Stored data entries

-- Opening Marker --

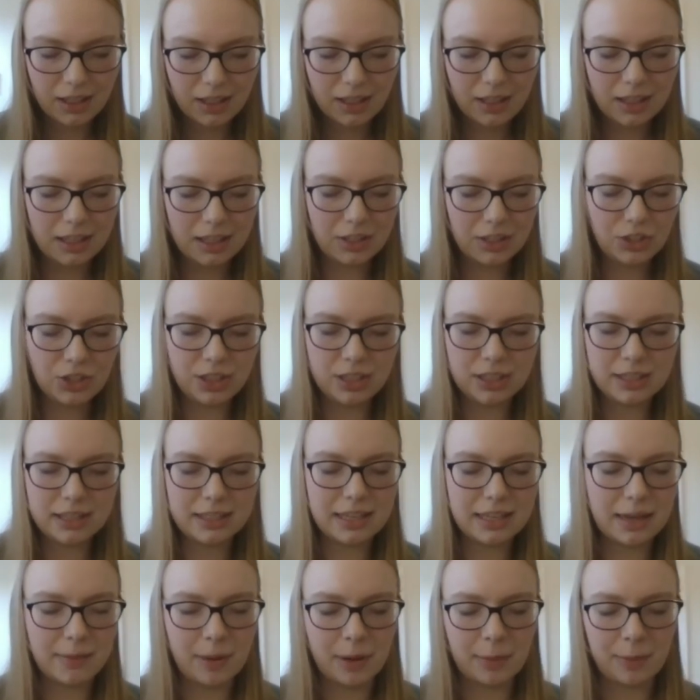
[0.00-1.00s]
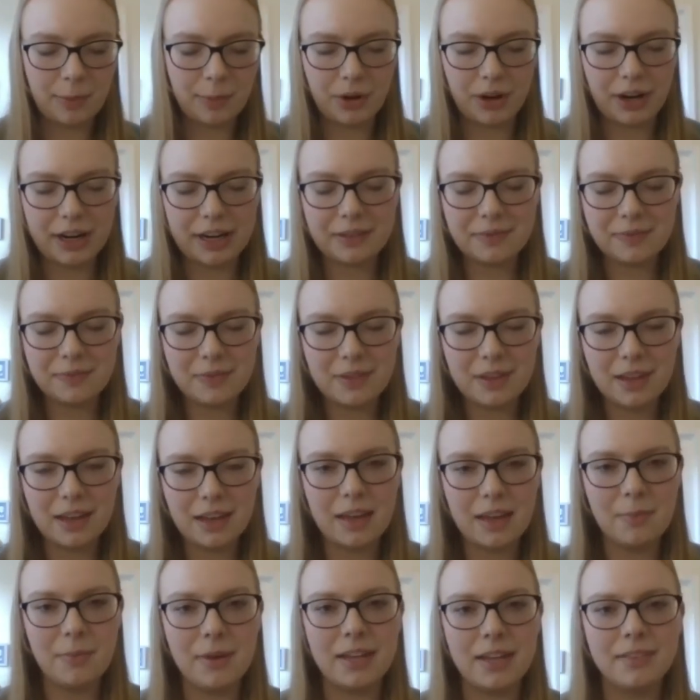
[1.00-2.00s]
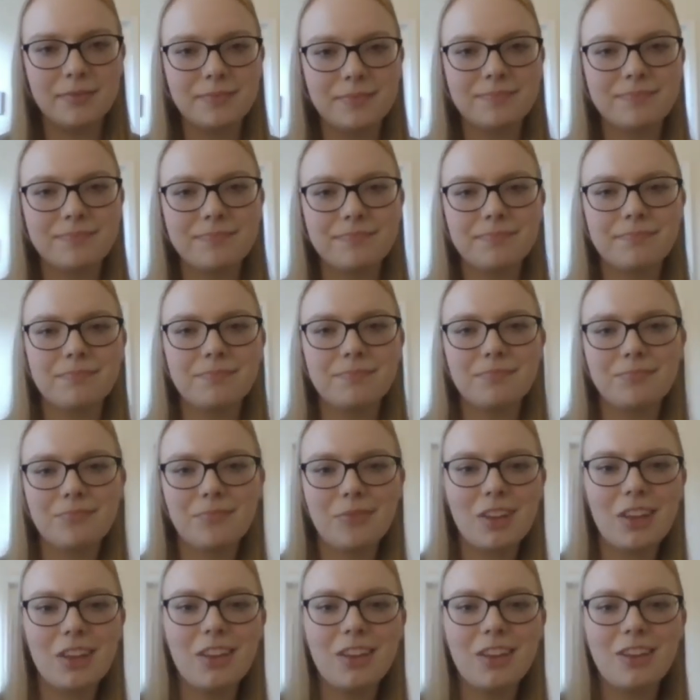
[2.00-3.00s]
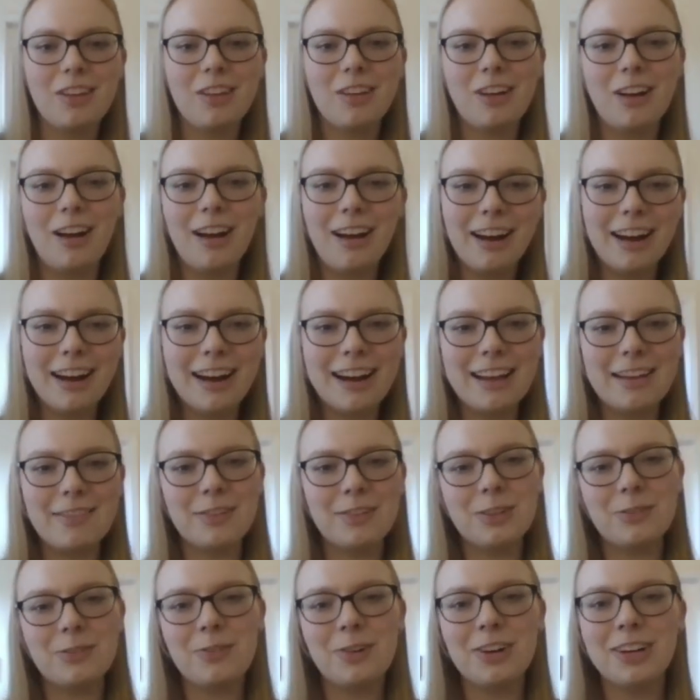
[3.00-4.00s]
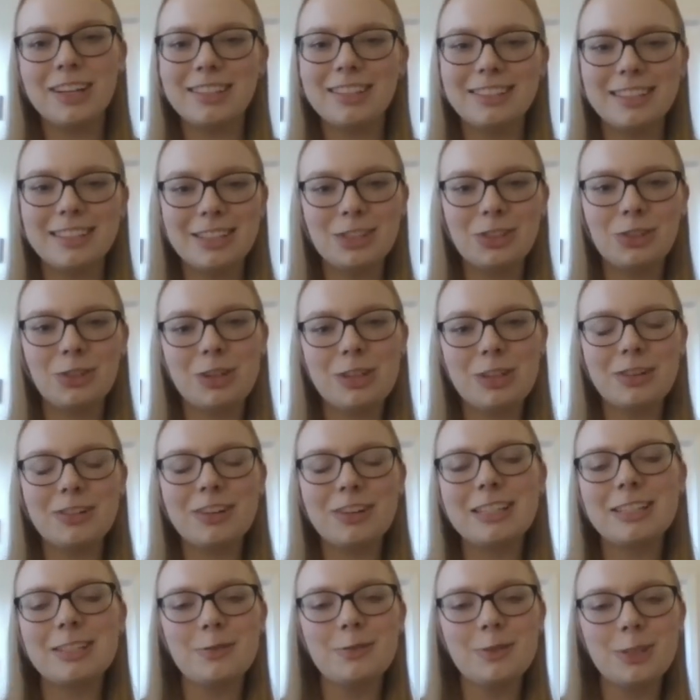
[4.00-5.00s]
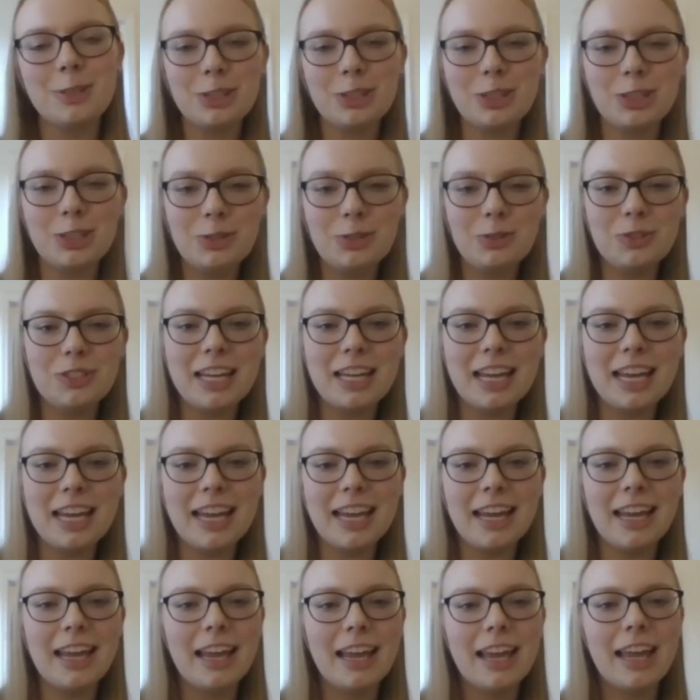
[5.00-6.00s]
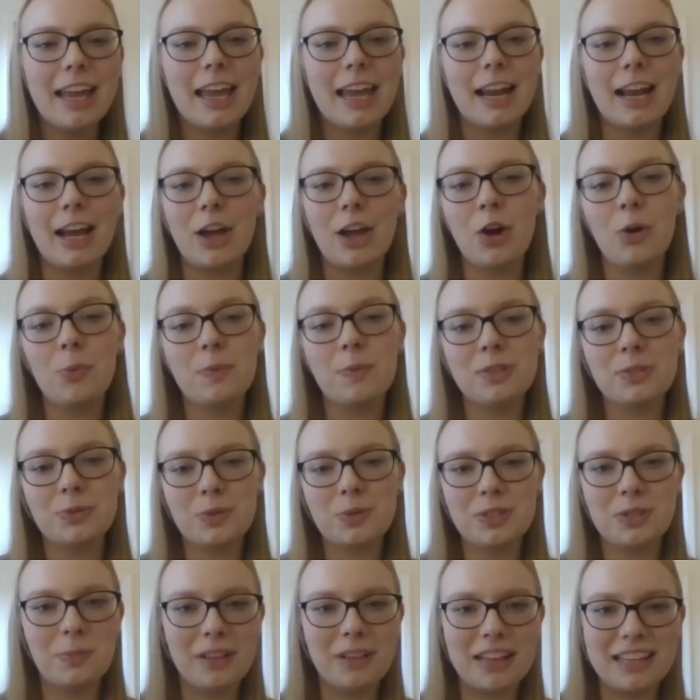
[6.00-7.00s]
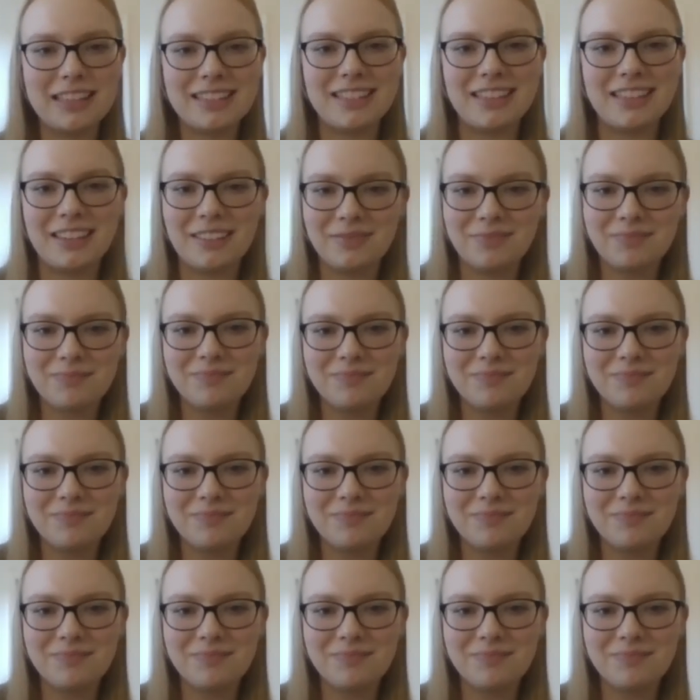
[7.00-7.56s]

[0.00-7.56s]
In Jesus' name I pray. Amen. All right, everyone. Enjoy the rest of your Tuesday, and I hope this was a blessing.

-- Closing Marker --

» **ABOUT THIS EXERCISE**: Set down the lines of the records above exactly, apart from the pictures.

» **ANSWER**:
[0.00-1.00s]
[1.00-2.00s]
[2.00-3.00s]
[3.00-4.00s]
[4.00-5.00s]
[5.00-6.00s]
[6.00-7.00s]
[7.00-7.56s]

[0.00-7.56s]
In Jesus' name I pray. Amen. All right, everyone. Enjoy the rest of your Tuesday, and I hope this was a blessing.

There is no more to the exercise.